> Work required:
Output the records again verbatim.

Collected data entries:
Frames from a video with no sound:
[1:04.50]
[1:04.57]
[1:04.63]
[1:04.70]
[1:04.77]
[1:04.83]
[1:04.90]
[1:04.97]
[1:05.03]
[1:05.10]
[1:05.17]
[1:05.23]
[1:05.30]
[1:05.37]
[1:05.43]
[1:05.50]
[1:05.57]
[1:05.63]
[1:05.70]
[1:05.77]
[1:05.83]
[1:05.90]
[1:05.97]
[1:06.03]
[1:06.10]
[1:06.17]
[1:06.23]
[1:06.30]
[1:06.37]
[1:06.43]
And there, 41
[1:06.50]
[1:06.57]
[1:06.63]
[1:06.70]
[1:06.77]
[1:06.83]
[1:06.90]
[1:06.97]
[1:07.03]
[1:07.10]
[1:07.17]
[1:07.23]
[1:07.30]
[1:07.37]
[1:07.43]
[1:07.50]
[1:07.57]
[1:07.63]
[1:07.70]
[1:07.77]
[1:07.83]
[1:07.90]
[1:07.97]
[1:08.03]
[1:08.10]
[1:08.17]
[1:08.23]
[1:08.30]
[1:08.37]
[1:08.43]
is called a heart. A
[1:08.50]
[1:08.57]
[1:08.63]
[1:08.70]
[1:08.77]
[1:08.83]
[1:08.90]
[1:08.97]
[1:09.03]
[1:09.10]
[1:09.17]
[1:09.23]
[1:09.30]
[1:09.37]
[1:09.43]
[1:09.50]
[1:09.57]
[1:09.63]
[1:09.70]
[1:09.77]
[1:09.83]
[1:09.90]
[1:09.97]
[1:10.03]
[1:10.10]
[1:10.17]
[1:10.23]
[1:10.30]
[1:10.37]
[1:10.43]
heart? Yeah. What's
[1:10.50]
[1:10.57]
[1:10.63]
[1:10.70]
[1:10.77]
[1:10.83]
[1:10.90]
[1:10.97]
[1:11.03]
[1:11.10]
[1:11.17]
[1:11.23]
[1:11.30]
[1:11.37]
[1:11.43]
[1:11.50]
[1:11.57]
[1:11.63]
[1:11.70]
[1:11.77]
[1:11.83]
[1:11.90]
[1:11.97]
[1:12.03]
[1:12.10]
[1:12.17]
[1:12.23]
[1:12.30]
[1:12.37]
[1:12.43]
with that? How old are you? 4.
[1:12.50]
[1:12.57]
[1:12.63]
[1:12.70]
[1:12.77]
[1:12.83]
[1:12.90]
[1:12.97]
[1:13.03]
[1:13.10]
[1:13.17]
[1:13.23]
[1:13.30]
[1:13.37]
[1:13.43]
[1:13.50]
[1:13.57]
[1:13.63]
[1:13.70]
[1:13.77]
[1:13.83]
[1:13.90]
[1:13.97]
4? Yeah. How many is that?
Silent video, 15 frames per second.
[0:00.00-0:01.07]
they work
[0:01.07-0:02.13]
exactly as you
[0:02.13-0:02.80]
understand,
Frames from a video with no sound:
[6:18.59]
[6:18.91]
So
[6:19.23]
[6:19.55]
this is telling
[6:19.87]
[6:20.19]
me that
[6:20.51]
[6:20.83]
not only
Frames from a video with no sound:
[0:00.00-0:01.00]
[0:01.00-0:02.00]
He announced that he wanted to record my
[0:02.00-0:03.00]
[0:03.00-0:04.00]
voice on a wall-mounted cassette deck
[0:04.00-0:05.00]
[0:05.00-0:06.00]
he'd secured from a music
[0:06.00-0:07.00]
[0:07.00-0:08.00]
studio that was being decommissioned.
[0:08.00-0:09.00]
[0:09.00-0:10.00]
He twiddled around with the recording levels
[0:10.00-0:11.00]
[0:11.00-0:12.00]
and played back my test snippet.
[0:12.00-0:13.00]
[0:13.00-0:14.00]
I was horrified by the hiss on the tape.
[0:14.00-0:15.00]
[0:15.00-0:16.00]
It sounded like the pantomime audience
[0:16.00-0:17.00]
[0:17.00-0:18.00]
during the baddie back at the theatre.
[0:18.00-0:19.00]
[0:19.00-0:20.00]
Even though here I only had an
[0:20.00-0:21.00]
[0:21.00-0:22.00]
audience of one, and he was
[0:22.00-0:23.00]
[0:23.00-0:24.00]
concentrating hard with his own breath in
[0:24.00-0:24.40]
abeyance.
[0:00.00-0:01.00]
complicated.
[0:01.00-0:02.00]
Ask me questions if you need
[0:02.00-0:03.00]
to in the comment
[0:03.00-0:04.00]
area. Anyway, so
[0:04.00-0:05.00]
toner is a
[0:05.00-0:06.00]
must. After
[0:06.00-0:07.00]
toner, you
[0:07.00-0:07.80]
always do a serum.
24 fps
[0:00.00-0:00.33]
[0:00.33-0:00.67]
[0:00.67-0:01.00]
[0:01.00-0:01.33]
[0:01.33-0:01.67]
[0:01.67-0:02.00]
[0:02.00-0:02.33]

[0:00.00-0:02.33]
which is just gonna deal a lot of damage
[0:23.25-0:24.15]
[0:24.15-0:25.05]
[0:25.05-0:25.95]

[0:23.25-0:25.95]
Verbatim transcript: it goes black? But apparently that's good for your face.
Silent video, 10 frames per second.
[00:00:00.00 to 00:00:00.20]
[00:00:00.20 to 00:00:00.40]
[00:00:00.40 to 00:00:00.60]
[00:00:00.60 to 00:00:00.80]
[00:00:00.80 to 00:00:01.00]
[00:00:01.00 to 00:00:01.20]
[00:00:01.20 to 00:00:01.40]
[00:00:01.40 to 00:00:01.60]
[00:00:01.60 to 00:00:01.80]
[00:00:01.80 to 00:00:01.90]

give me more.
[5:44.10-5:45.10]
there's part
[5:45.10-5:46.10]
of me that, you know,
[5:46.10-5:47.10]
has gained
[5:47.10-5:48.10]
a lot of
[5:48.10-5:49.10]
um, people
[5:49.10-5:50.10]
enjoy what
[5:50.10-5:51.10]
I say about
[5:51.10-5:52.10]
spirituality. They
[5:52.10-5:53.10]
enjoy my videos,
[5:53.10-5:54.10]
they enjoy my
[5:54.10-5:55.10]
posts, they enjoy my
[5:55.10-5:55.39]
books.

> Solution for this task:
Frames from a video with no sound:
[1:04.50]
[1:04.57]
[1:04.63]
[1:04.70]
[1:04.77]
[1:04.83]
[1:04.90]
[1:04.97]
[1:05.03]
[1:05.10]
[1:05.17]
[1:05.23]
[1:05.30]
[1:05.37]
[1:05.43]
[1:05.50]
[1:05.57]
[1:05.63]
[1:05.70]
[1:05.77]
[1:05.83]
[1:05.90]
[1:05.97]
[1:06.03]
[1:06.10]
[1:06.17]
[1:06.23]
[1:06.30]
[1:06.37]
[1:06.43]
And there, 41
[1:06.50]
[1:06.57]
[1:06.63]
[1:06.70]
[1:06.77]
[1:06.83]
[1:06.90]
[1:06.97]
[1:07.03]
[1:07.10]
[1:07.17]
[1:07.23]
[1:07.30]
[1:07.37]
[1:07.43]
[1:07.50]
[1:07.57]
[1:07.63]
[1:07.70]
[1:07.77]
[1:07.83]
[1:07.90]
[1:07.97]
[1:08.03]
[1:08.10]
[1:08.17]
[1:08.23]
[1:08.30]
[1:08.37]
[1:08.43]
is called a heart. A
[1:08.50]
[1:08.57]
[1:08.63]
[1:08.70]
[1:08.77]
[1:08.83]
[1:08.90]
[1:08.97]
[1:09.03]
[1:09.10]
[1:09.17]
[1:09.23]
[1:09.30]
[1:09.37]
[1:09.43]
[1:09.50]
[1:09.57]
[1:09.63]
[1:09.70]
[1:09.77]
[1:09.83]
[1:09.90]
[1:09.97]
[1:10.03]
[1:10.10]
[1:10.17]
[1:10.23]
[1:10.30]
[1:10.37]
[1:10.43]
heart? Yeah. What's
[1:10.50]
[1:10.57]
[1:10.63]
[1:10.70]
[1:10.77]
[1:10.83]
[1:10.90]
[1:10.97]
[1:11.03]
[1:11.10]
[1:11.17]
[1:11.23]
[1:11.30]
[1:11.37]
[1:11.43]
[1:11.50]
[1:11.57]
[1:11.63]
[1:11.70]
[1:11.77]
[1:11.83]
[1:11.90]
[1:11.97]
[1:12.03]
[1:12.10]
[1:12.17]
[1:12.23]
[1:12.30]
[1:12.37]
[1:12.43]
with that? How old are you? 4.
[1:12.50]
[1:12.57]
[1:12.63]
[1:12.70]
[1:12.77]
[1:12.83]
[1:12.90]
[1:12.97]
[1:13.03]
[1:13.10]
[1:13.17]
[1:13.23]
[1:13.30]
[1:13.37]
[1:13.43]
[1:13.50]
[1:13.57]
[1:13.63]
[1:13.70]
[1:13.77]
[1:13.83]
[1:13.90]
[1:13.97]
4? Yeah. How many is that?
Silent video, 15 frames per second.
[0:00.00-0:01.07]
they work
[0:01.07-0:02.13]
exactly as you
[0:02.13-0:02.80]
understand,
Frames from a video with no sound:
[6:18.59]
[6:18.91]
So
[6:19.23]
[6:19.55]
this is telling
[6:19.87]
[6:20.19]
me that
[6:20.51]
[6:20.83]
not only
Frames from a video with no sound:
[0:00.00-0:01.00]
[0:01.00-0:02.00]
He announced that he wanted to record my
[0:02.00-0:03.00]
[0:03.00-0:04.00]
voice on a wall-mounted cassette deck
[0:04.00-0:05.00]
[0:05.00-0:06.00]
he'd secured from a music
[0:06.00-0:07.00]
[0:07.00-0:08.00]
studio that was being decommissioned.
[0:08.00-0:09.00]
[0:09.00-0:10.00]
He twiddled around with the recording levels
[0:10.00-0:11.00]
[0:11.00-0:12.00]
and played back my test snippet.
[0:12.00-0:13.00]
[0:13.00-0:14.00]
I was horrified by the hiss on the tape.
[0:14.00-0:15.00]
[0:15.00-0:16.00]
It sounded like the pantomime audience
[0:16.00-0:17.00]
[0:17.00-0:18.00]
during the baddie back at the theatre.
[0:18.00-0:19.00]
[0:19.00-0:20.00]
Even though here I only had an
[0:20.00-0:21.00]
[0:21.00-0:22.00]
audience of one, and he was
[0:22.00-0:23.00]
[0:23.00-0:24.00]
concentrating hard with his own breath in
[0:24.00-0:24.40]
abeyance.
[0:00.00-0:01.00]
complicated.
[0:01.00-0:02.00]
Ask me questions if you need
[0:02.00-0:03.00]
to in the comment
[0:03.00-0:04.00]
area. Anyway, so
[0:04.00-0:05.00]
toner is a
[0:05.00-0:06.00]
must. After
[0:06.00-0:07.00]
toner, you
[0:07.00-0:07.80]
always do a serum.
24 fps
[0:00.00-0:00.33]
[0:00.33-0:00.67]
[0:00.67-0:01.00]
[0:01.00-0:01.33]
[0:01.33-0:01.67]
[0:01.67-0:02.00]
[0:02.00-0:02.33]

[0:00.00-0:02.33]
which is just gonna deal a lot of damage
[0:23.25-0:24.15]
[0:24.15-0:25.05]
[0:25.05-0:25.95]

[0:23.25-0:25.95]
Verbatim transcript: it goes black? But apparently that's good for your face.
Silent video, 10 frames per second.
[00:00:00.00 to 00:00:00.20]
[00:00:00.20 to 00:00:00.40]
[00:00:00.40 to 00:00:00.60]
[00:00:00.60 to 00:00:00.80]
[00:00:00.80 to 00:00:01.00]
[00:00:01.00 to 00:00:01.20]
[00:00:01.20 to 00:00:01.40]
[00:00:01.40 to 00:00:01.60]
[00:00:01.60 to 00:00:01.80]
[00:00:01.80 to 00:00:01.90]

give me more.
[5:44.10-5:45.10]
there's part
[5:45.10-5:46.10]
of me that, you know,
[5:46.10-5:47.10]
has gained
[5:47.10-5:48.10]
a lot of
[5:48.10-5:49.10]
um, people
[5:49.10-5:50.10]
enjoy what
[5:50.10-5:51.10]
I say about
[5:51.10-5:52.10]
spirituality. They
[5:52.10-5:53.10]
enjoy my videos,
[5:53.10-5:54.10]
they enjoy my
[5:54.10-5:55.10]
posts, they enjoy my
[5:55.10-5:55.39]
books.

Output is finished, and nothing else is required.